Regarding postoperative mortality, the lowest predicted number of events was 50% higher than the actual observed mortality (1.1% vs. 0.7%), again showing only weak individual correlation. The reason for the discrepancy is unclear. On the one hand, benefits of minimally invasive surgery might be underestimated in the EuroLung scores due to the low number of VATS procedures in the ESTS database. On the other hand, as shown by Decaluwe et al., almost 25% of 30-day mortality after a scheduled anatomic VATS resection is linked to major intraoperative complications, which cannot be predicted [17]. However, the intraoperative complication rate does not seem to differ between a primary VATS or thoracotomy approach [19, 20]. Moreover, also potential concerns about more extended tumor stages being the reason for higher morbidity rates in thoracotomy can be dismissed as also major pulmonary resections can be safely performed by VATS without an elevated postoperative complication rate [21].

Perhaps future EuroLung scores will perform better on VATS cohorts, as the number of VATS data in the ESTS database is growing. As Moons et al. recommend, a prognostic model not performing well in new populations should rather include the new patient data than establish a new model [22]. Also, we might miss important clinical details that were not covered in the ESTS database, like frailty, sarcopenia, morbid obesity, anemia, solid organ transplantation, or other known risk factors of unfavorable postoperative outcome [13, 23,24,25,26,27].

According to our results, the EuroLung scores can be used to benchmark quality of care in Europe, but should not be used to preclude patients from surgical treatment of lung cancer due to its weak individual correlation. The various risk scores can be used for a more detailed patient consenting, to set expectation within reason, but also to screen for patients who might benefit most from preoperative rehabilitation efforts. The inclusion of other clinical factors such as frailty scores, or sarcopenia screening might improve the accuracy of the risk scores.

Limitations

The fact that our database consists only of primary VATS patients might influence study outcome, as the prognostic EuroLung scores have been established on a mixed cohort with a rather high thoracotomy rate.

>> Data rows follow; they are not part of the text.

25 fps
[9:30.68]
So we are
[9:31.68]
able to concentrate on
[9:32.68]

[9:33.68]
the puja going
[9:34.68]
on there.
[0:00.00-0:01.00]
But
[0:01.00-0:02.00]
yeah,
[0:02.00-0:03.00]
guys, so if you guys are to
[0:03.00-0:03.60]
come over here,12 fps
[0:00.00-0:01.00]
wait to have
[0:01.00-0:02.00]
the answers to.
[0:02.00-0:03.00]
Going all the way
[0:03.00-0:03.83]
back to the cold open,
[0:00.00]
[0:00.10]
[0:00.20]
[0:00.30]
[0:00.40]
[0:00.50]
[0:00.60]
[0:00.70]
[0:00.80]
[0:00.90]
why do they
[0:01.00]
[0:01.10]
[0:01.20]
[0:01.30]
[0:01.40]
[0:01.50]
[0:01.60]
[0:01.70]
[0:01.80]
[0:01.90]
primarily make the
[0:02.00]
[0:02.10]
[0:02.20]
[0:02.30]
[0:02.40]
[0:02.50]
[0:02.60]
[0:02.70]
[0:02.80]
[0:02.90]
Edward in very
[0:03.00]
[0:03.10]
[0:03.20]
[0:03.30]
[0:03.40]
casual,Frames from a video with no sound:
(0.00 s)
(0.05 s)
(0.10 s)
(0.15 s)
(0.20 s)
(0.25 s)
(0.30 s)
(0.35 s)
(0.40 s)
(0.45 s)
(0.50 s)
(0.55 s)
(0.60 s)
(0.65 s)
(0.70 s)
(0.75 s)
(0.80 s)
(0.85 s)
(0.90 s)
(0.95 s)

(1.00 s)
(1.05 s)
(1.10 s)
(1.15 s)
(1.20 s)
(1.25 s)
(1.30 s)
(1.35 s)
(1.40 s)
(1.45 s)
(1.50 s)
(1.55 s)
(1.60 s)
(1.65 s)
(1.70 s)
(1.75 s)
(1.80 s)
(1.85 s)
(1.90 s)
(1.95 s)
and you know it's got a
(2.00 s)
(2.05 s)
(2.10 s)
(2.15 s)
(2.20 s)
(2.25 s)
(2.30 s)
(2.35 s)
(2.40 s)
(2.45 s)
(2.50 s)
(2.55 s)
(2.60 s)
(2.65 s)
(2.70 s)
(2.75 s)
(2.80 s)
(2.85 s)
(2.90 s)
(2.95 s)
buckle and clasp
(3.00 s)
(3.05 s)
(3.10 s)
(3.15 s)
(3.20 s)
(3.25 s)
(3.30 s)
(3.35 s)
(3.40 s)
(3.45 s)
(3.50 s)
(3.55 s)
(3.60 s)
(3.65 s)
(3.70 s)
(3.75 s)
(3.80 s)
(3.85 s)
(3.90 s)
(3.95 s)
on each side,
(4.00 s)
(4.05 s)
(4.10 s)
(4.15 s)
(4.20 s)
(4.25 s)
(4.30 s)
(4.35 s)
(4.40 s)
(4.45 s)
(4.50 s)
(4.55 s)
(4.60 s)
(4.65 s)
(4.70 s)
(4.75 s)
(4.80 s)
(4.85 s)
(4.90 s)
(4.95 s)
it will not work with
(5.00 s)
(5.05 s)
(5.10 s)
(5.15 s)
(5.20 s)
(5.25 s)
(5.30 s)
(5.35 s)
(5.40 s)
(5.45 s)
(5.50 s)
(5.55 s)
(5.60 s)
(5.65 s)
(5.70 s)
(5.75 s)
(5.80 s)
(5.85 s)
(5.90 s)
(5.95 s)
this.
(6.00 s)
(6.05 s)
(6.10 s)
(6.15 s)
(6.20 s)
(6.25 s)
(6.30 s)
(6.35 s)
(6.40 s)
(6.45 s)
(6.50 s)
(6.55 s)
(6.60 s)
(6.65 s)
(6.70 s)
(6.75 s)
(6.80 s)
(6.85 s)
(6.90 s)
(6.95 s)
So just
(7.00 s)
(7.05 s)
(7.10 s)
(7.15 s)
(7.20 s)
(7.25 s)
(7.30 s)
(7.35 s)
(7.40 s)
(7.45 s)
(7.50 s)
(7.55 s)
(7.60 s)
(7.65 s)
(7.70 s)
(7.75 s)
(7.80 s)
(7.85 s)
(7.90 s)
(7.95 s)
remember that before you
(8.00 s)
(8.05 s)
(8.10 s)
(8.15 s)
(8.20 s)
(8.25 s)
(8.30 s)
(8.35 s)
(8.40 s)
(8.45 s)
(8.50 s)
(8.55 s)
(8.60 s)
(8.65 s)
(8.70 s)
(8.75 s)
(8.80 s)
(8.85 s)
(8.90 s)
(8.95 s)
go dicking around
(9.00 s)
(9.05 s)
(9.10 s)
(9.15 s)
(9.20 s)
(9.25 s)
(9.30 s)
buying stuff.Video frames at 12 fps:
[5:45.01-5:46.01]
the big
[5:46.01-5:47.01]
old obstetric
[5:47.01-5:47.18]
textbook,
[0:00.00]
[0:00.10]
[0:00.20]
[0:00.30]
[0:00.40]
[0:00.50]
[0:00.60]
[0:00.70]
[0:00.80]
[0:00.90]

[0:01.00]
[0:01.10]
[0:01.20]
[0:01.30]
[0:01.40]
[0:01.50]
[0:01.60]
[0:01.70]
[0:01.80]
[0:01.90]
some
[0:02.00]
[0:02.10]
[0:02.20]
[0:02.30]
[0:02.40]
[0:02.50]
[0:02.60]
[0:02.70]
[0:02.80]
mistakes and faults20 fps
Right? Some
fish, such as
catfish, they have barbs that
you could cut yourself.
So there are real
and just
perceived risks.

The retrospective character is no limitation of this study as the study design was set as an external model validation study. Although treatment methods and patient selection throughout the years might have changed, it should not impact the validity of our result, because the ESTS database, on which the EuroLung scores are based on, includes patients between June 2007 and December 2018.

Interpretation of our validation of EuroLung2 scores in our study has to be undertaken with caution, as the study population had a rather low number of events. Therefore, also no adequate calibration analysis was possible.

Conclusion

Decision for or against surgery for lung cancer remains a highly individual decision for each patient and should not be based upon currently available risk scores. A calculated risk score should not inhibit patients from receiving surgery for lung cancer. Risk score calculation should rather be used for improved patient consenting and comparison of postoperative outcome with other departments. Currently, many large retrospective databases, such as the ESTS database, lack promising new risk factors making it difficult if not impossible to establish more precise risk prediction models with these databases. Future efforts should aim at including these variables, such as sarcopenia or history of solid organ transplantation, for further adaptions of the risk score.